DATA FOR PROCESSING below:
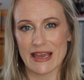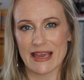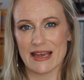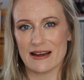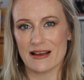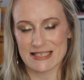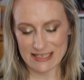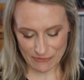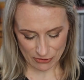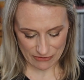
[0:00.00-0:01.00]
in
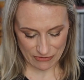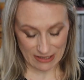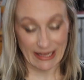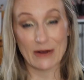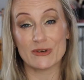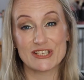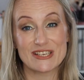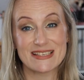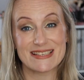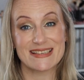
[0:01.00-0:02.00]
several different
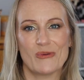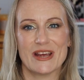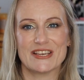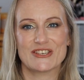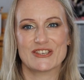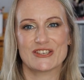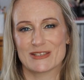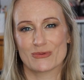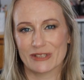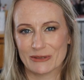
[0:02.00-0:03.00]
languages, which
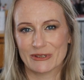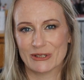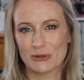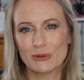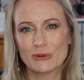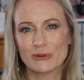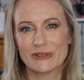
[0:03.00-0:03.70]
is really, really cool.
End of DATA FOR PROCESSING.
Repeat the records word for word. Any picture in them should be left out.

**SOLUTION FOR THIS PROBLEM:**
[0:00.00-0:01.00]
in
[0:01.00-0:02.00]
several different
[0:02.00-0:03.00]
languages, which
[0:03.00-0:03.70]
is really, really cool.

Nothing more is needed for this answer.